It’s that time of year. The growing season is winding down, but there is still quite an abundance of local fruits and vegetables at all but the northernmost farmers’ markets and coops (even here in NYC after Hurricane Irene did so much damage). I’m still eating like it’s summer (well the end of summer) and hoping that it will never end. But there is a way to extend the bounty, even into the cold and snow that will be here before we know it. Preserve, preserve, preserve!
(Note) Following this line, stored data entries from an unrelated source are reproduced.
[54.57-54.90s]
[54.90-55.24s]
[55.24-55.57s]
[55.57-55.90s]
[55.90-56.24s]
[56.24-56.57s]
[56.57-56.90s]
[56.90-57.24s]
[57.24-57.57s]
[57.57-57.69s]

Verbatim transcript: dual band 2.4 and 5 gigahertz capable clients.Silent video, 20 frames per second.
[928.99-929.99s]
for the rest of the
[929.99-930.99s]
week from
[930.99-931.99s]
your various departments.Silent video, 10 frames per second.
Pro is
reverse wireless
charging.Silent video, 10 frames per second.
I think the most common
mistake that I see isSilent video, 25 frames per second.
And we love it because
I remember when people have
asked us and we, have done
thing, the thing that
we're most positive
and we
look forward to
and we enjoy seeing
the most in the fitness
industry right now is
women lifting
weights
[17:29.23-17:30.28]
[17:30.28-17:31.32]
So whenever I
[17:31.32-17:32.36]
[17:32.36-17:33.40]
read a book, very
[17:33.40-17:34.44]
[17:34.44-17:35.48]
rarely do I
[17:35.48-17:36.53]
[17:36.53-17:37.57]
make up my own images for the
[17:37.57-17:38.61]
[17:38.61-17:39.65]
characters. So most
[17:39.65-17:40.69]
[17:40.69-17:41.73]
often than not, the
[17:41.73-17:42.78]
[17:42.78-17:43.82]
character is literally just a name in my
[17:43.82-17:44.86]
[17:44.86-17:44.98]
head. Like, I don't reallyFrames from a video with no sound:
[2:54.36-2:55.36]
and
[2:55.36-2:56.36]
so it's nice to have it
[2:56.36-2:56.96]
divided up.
I know that preserving can be intimidating, so I’m going to show you how easy it can be done. How can it be easy you ask? I’m not talking about canning (which Leslie really did do and swears canning is easy, if a little time-consuming) – I’m talking about an often overlooked but solidly tested form of preserving, freezing! Anyone can do this, all you need to do is boil some water for blanching and open your freezer door. I went to my local coop and bought all the local and organic produce that I could carry. Right now it is cheap and at the height of its flavor. I got eggplants, carrots, peppers, corn, yellow zucchini, green striped zucchini and 5 pounds of tomatoes. The tomatoes, which are a beautiful red and summer sweet, were only $1/pound! Not only will I get to enjoy actual vine ripened  tomatoes in December, but I paid a very low price and will actually save money.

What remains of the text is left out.